2026-06-15Machine Learning

Machine LearningComputation and Language
AI summary

The authors studied how AI agents judging their own work can develop biased preferences, especially when handling both text and images. They found that one evaluation approach dominated unfairly in combined tasks, much more than when only text was involved. They discovered a new problem called cross-modal contagion, where preferences learned in one type of task (like text) negatively affect how strategies are chosen for another type (like images). Their experiments showed that using different evaluators and setups can influence how much this bias spreads, with self-evaluation being the least affected. The authors also created tools to measure and analyze these biases to better understand and mitigate them.
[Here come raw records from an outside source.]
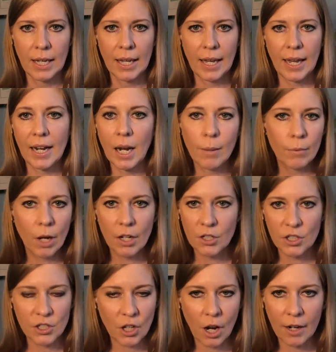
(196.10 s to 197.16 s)
And I'm not
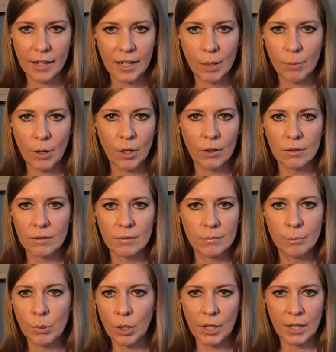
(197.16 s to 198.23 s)
just talking about
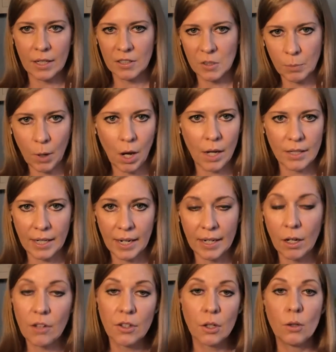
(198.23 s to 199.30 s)
booking a spa day,
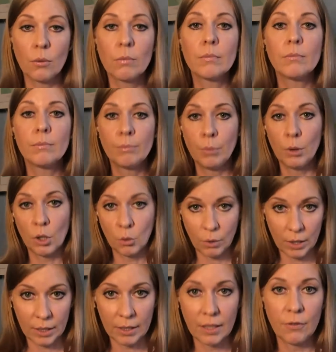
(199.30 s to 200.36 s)
although book
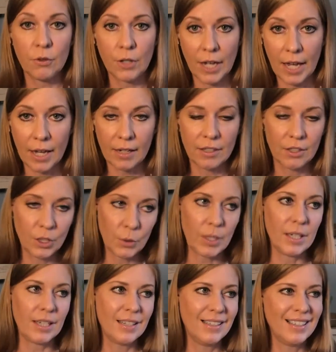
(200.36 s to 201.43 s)
one if you can, do it.
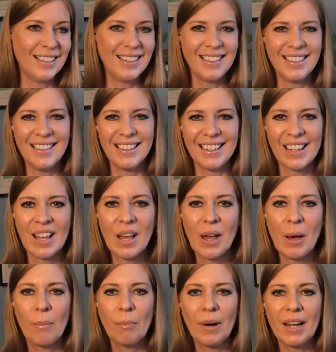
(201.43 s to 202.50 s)

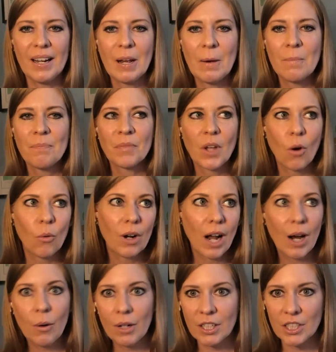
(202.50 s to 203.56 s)
But what
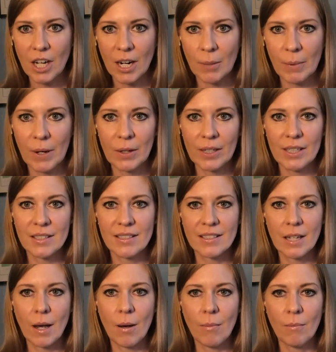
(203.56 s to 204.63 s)
I want to talk about is
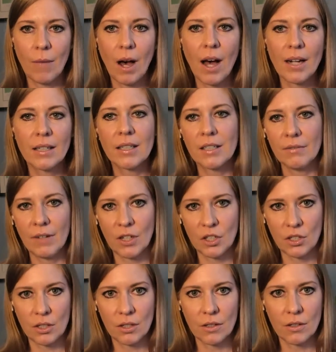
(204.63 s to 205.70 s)
some
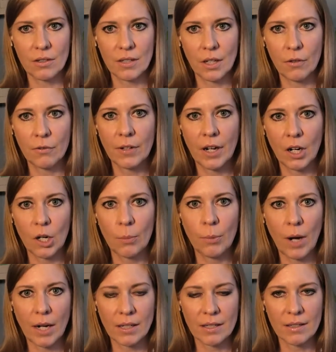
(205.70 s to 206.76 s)
unconventional self-care
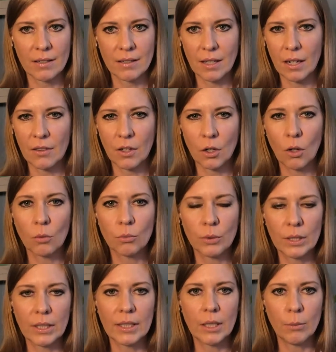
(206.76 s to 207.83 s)
practices that I think are
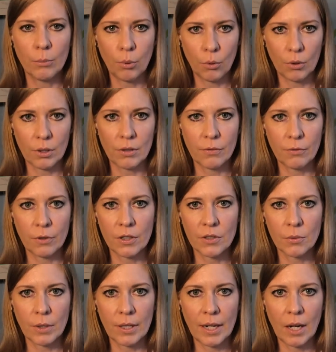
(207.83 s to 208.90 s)
really important for us
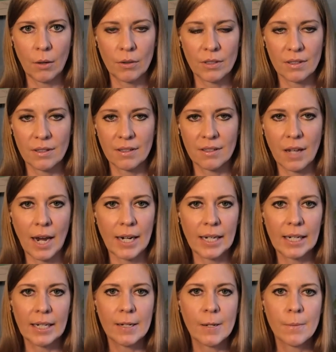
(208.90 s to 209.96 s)
right now as a
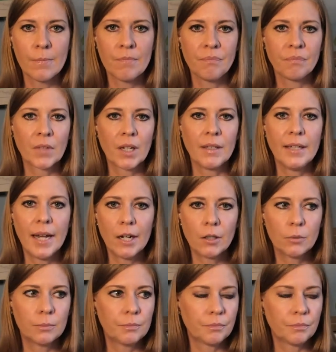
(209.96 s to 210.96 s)
society. Now,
AI agentslanguage modelsEvaluator Preference Collapse (EPC)multimodal evaluationcross-modal contagionstrategy selectionself-evaluationGPT-4oDeepSeek-chatcontagion matrix
Authors
Zewen Liu
Abstract
When AI agents use language models to evaluate their own outputs in a feedback loop, systematic biases emerge. We show that Evaluator Preference Collapse (EPC) is dramatically amplified in multimodal settings. Using GPT-4o to evaluate DeepSeek-chat across text and visual tasks, we find that a single strategy (step_by_step) absorbs 48.4% of all weight -- 3.2x the collapse observed in text-only self-evaluation -- while three visual-domain strategies receive only 9.1% combined weight. We then demonstrate a novel phenomenon we term cross-modal contagion: evaluator preferences acquired on one modality transfer to and corrupt strategy selection on another. Through a four-phase isolation training paradigm, we measure contagion coefficients and document strategy inversion -- the optimal strategy for a modality reverses after cross-modal exposure. A Phase 3 statistical validation across four evaluator configurations (N=53 total independent repetitions, 15,592 API calls) reveals a clear hierarchy: cross-model evaluation (GPT-4o, N=8) produces strong but symmetric bidirectional contagion (mean gamma_{T->V}=1.176, gamma_{V->T}=1.089, Delta=-0.088, p=0.575, Cohen's d=0.29); high round counts (DashScope, 50 rounds) cause collapse to single-strategy dominance (70% zero contagion); and self-evaluation provides near-complete immunity -- 97% of runs (N=30, DeepSeek-chat) yield exactly zero contagion (mean gamma=0.033, 95% CI [-0.031, 0.010], p=0.642, d=0.07). No evaluator condition shows statistically significant directional asymmetry. We introduce the contagion matrix indexed by evaluator identity, release the MM-EPC experimental framework, and identify cross-model evaluator architecture as the primary risk factor for preference contagion.